El tiempo que transcurre de la luz ámbar a la roja en un semáforo, para muchos puede llegar a ser eterno, sin embargo, esos 40 segundos son insuficientes para sacar el sustento diario para muchas personas, por lo que los sueños quedan en el olvido.

Trabajar en un crucero puede llegar a ser cansado, comenta la señora Elena Hernández, quien comenzó con la venta de perfumes y desodorantes, pero al no tener éxito, con el tiempo se vio en la necesidad de comenzar a limpiar cristales para sobrevivir.

Desde hace más de una década trabaja en los semáforos para sacar adelante a su familia, ya que cuando estaba embarazada enviudó, y desde entonces, comenzó a valerse por sí misma y a luchar por conseguir el alimento para sus 3 hijos, a quienes ha ayudado en todo lo posible para sacarlos adelante.

Muchas personas son groseras, incluso han llegado a aventarle el vehículo, por ello tiene que ser muy cuidadosa al caminar entre los autos, pues no todos son conscientes de que ellos únicamente trabajan para ganarse la vida.

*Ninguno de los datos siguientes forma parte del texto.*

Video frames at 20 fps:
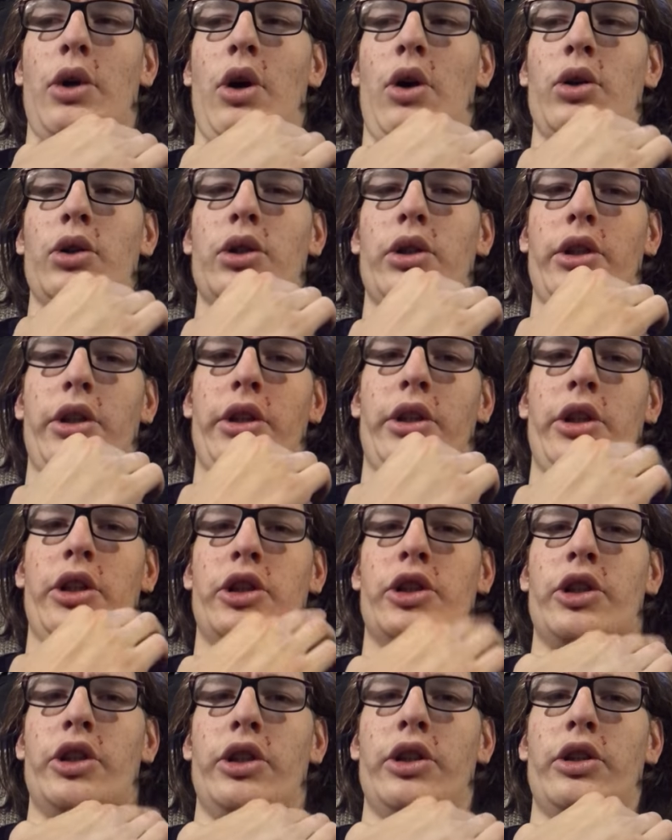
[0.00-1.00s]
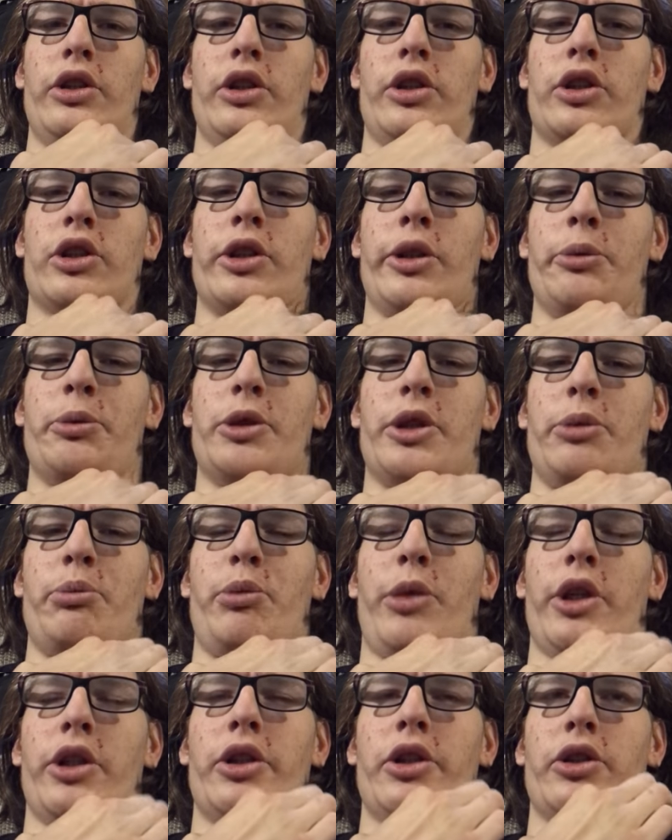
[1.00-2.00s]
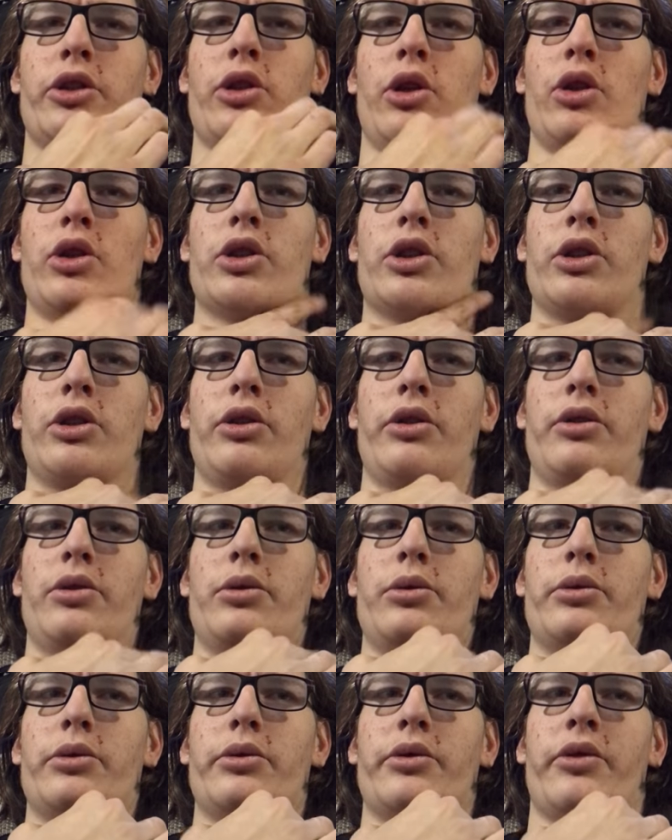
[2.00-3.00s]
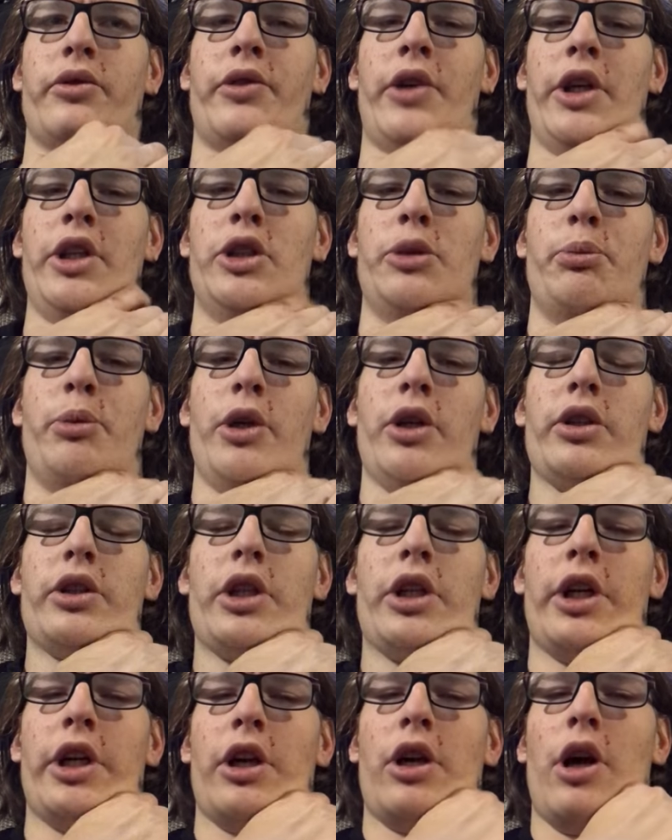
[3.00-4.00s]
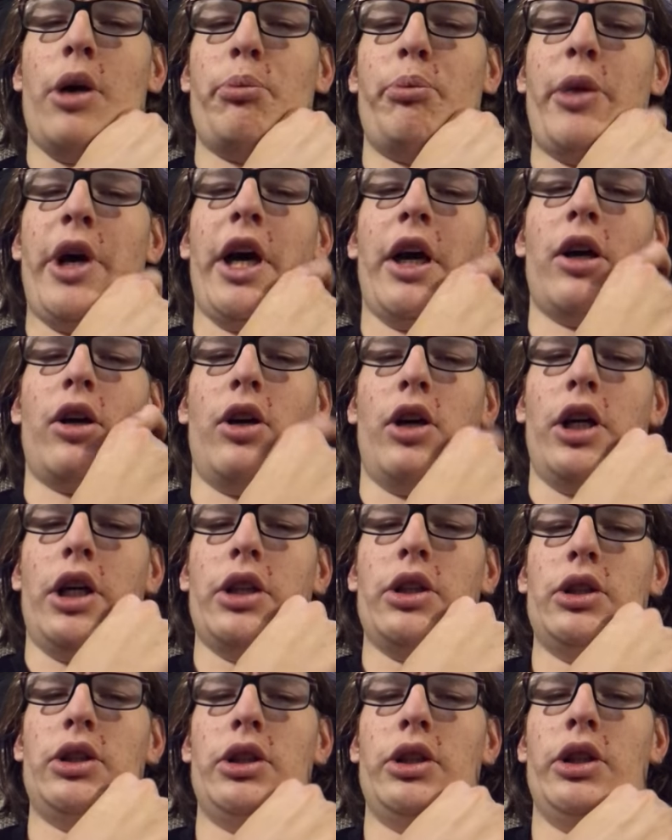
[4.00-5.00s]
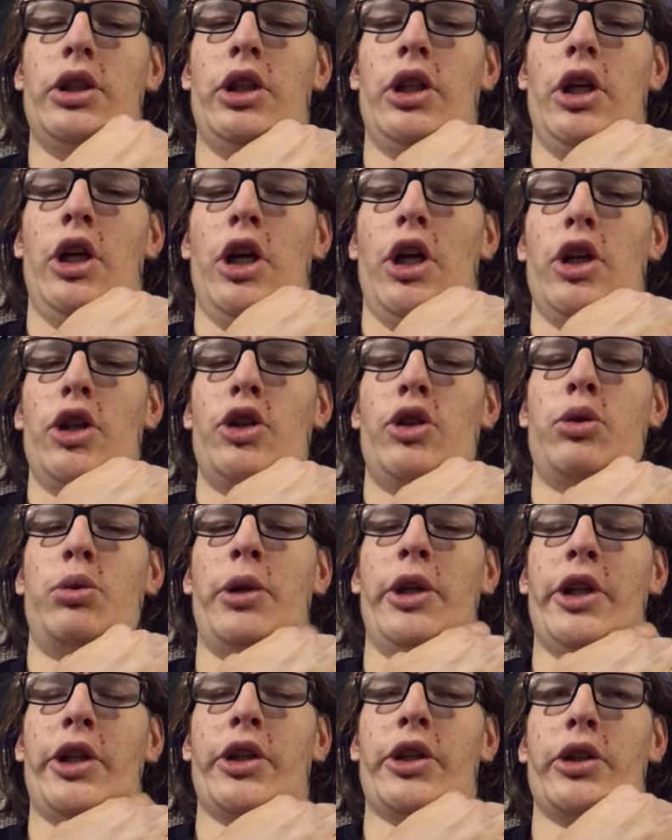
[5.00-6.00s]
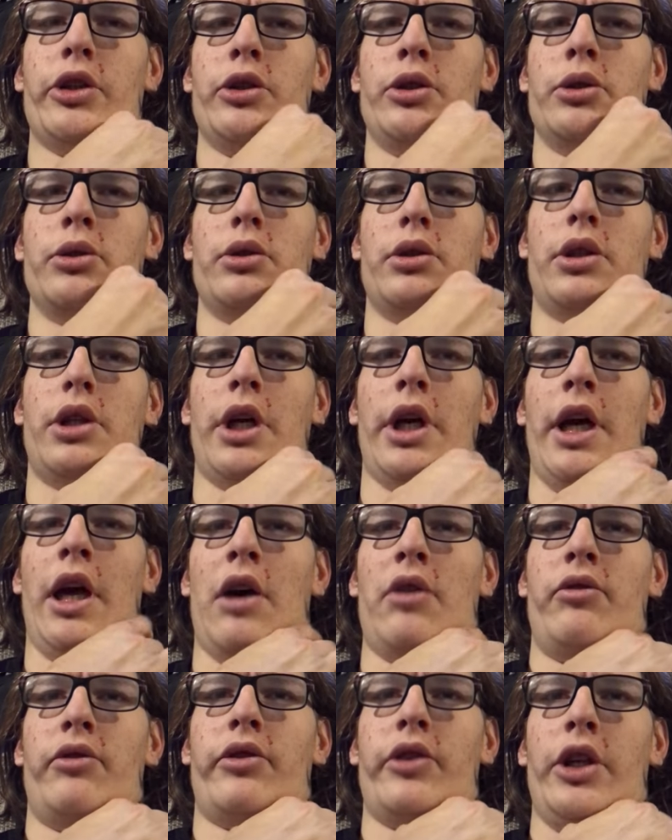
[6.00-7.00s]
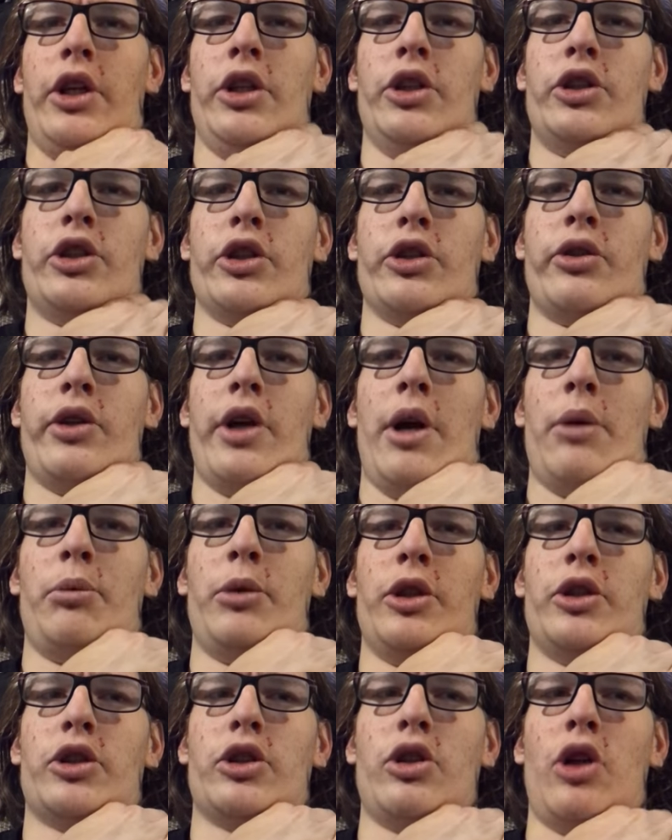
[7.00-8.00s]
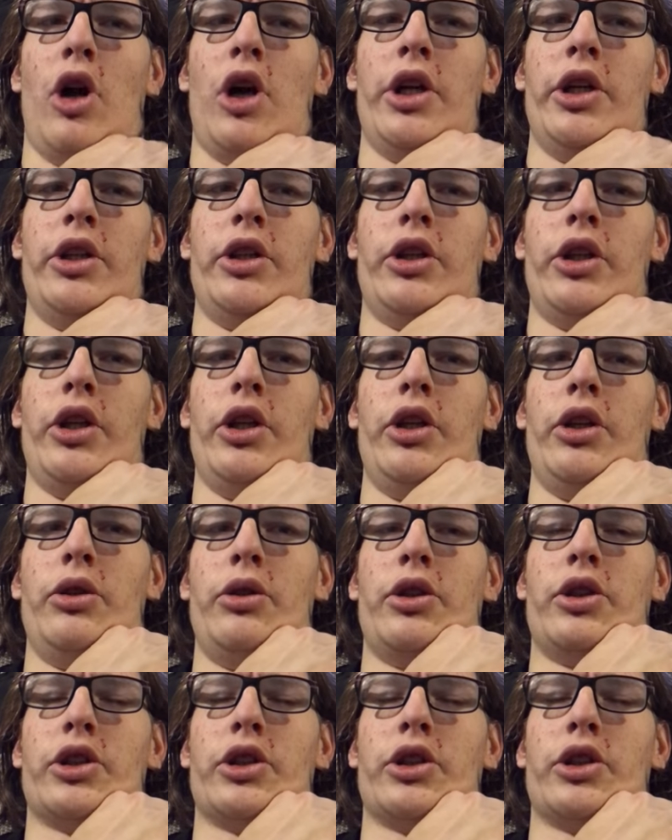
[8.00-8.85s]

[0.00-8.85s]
All, and it's in the description, but there's also Facebook that I got back on, Twitter, I have Instagram that's not in theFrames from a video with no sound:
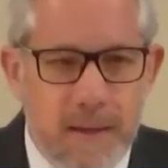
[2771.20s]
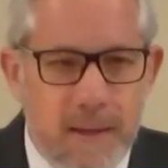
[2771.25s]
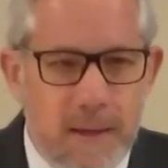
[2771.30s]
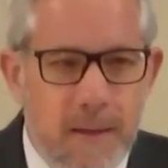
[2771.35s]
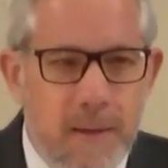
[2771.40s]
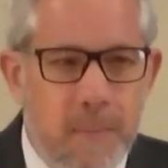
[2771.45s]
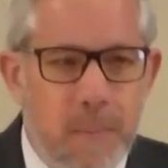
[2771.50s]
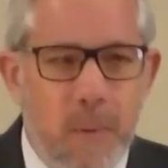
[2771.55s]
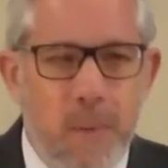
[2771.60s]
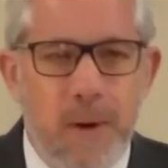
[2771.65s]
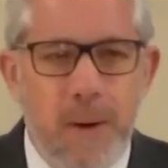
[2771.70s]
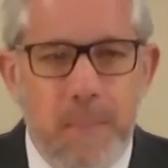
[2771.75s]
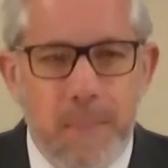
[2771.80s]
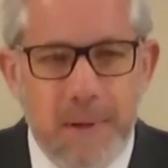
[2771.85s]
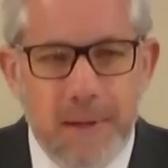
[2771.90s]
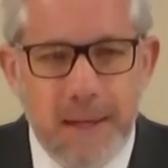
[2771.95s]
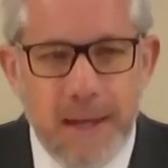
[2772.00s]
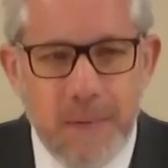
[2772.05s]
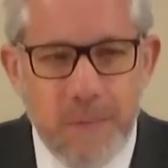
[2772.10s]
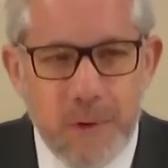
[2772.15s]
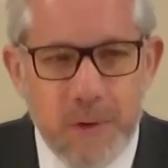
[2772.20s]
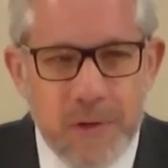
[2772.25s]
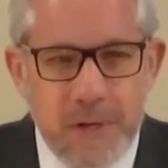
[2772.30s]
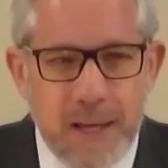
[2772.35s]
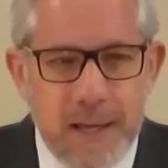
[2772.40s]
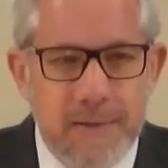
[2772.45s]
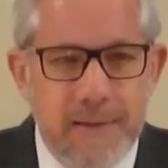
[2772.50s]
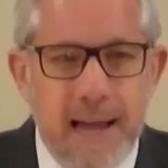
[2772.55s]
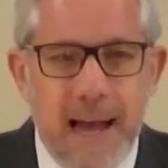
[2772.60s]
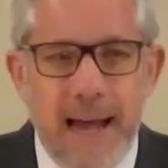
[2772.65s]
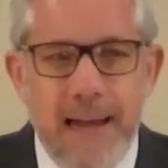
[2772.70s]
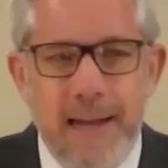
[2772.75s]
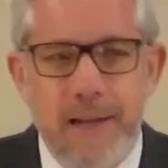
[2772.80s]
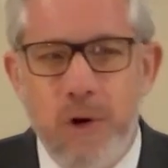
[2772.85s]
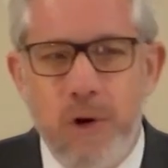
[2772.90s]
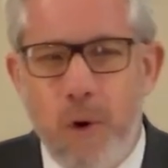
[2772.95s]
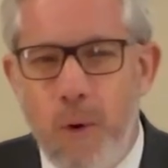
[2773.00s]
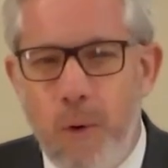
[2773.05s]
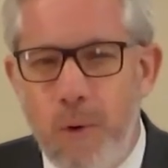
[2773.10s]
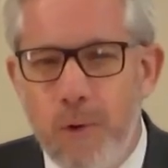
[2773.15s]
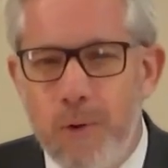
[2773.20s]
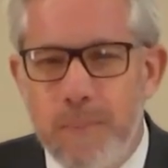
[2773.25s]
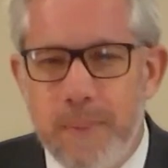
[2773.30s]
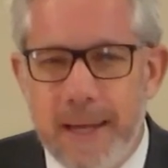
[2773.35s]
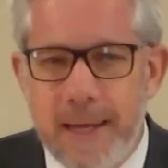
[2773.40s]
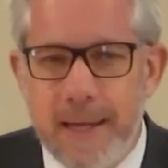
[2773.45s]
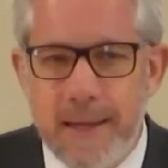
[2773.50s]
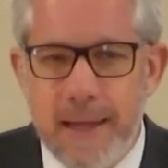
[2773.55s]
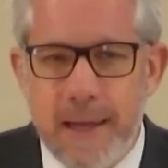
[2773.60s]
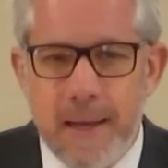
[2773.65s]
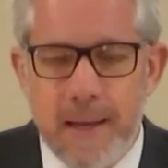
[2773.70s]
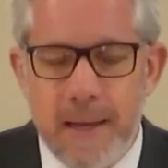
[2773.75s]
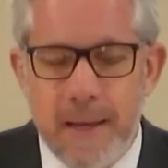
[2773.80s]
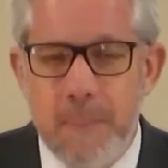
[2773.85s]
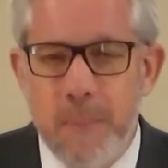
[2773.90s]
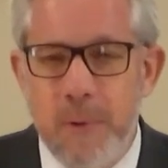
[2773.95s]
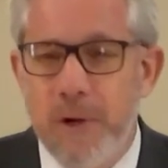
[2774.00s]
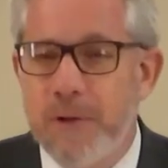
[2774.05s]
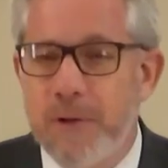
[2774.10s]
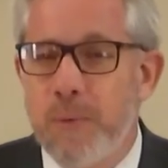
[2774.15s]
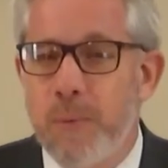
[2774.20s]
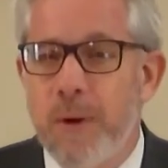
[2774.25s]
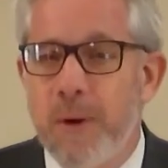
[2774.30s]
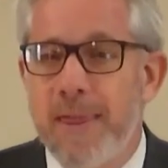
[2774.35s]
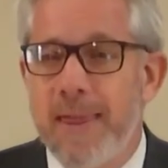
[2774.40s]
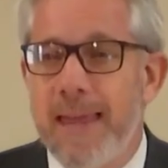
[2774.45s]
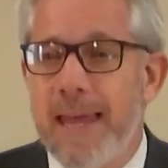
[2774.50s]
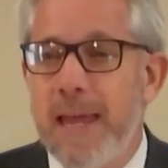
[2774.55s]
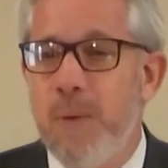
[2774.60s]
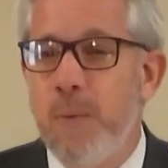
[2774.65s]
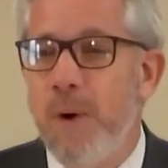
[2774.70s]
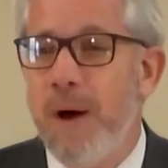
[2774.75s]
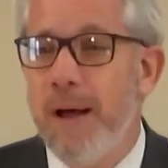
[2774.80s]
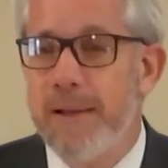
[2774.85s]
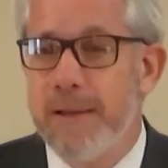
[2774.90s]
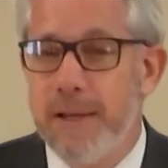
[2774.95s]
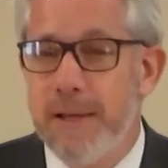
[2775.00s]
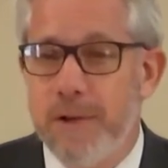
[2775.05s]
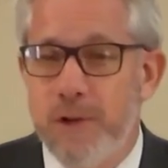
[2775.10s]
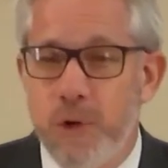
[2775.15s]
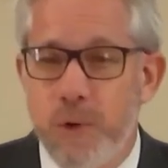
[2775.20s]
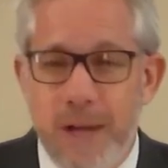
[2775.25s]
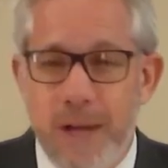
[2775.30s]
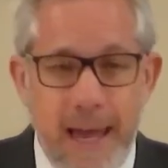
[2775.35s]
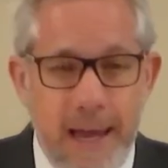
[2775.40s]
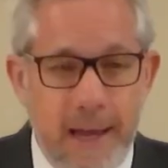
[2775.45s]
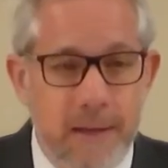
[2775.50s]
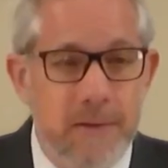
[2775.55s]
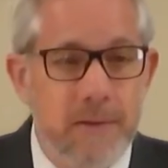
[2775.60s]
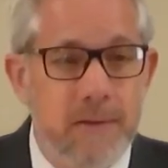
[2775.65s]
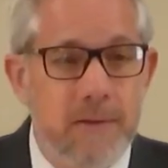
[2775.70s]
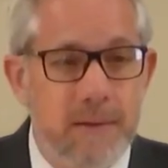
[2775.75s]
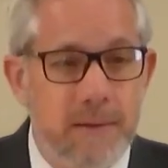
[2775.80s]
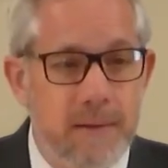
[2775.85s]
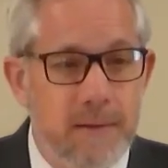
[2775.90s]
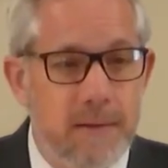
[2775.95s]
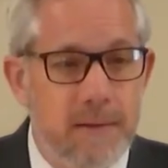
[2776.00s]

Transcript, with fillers: But when a believer says, God told me, and then inputs what they want to do next,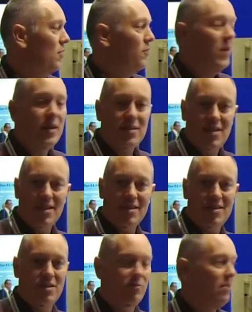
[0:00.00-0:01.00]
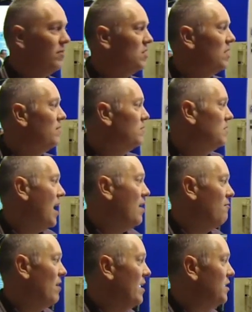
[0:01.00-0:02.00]
fixes, derivatives,
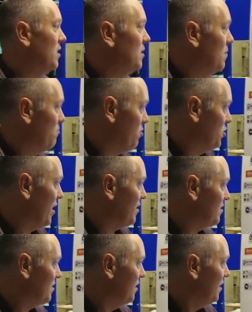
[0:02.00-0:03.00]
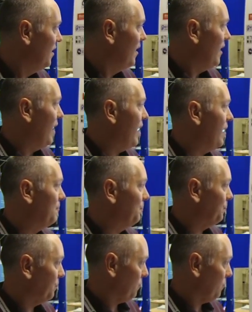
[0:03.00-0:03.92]
and related projects. Um,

La señora de los semáforos comenta que a los jóvenes que se dedican a esto, les va mucho mejor, pues tienen más fuerzas y pueden limpiar más de un vehículo en los escasos segundos que dura la luz roja, por lo que su ingreso es poco comparado con el de ellos.

En los días buenos, Elena puede llegar a ganar hasta 300 pesos, sin embargo, no todos los días se tiene esa suerte, ya que en promedio gana 120 pesos diarios, aunque hay algunos en los que le va muy mal, sin contar los días lluviosos donde difícilmente pueden trabajar.

El pasar todo el día en el sol, con los brazos estirados para enjuagar los cristales le ha traído repercusiones, pues cada vez le cuesta más trabajo hacer que los vidrios queden transparentes y el dolor en sus huesos y músculos es más frecuente.

Cansancio, ha sido una palabra que dejó para después, ya que en lo que dura el “alto”, no hay tiempo para la fatiga, pues entre más rápido se haga el trabajo, existe la posibilidad de recibir una moneda “o no recibir nada a cambio, ni siquiera las gracias”, dijo.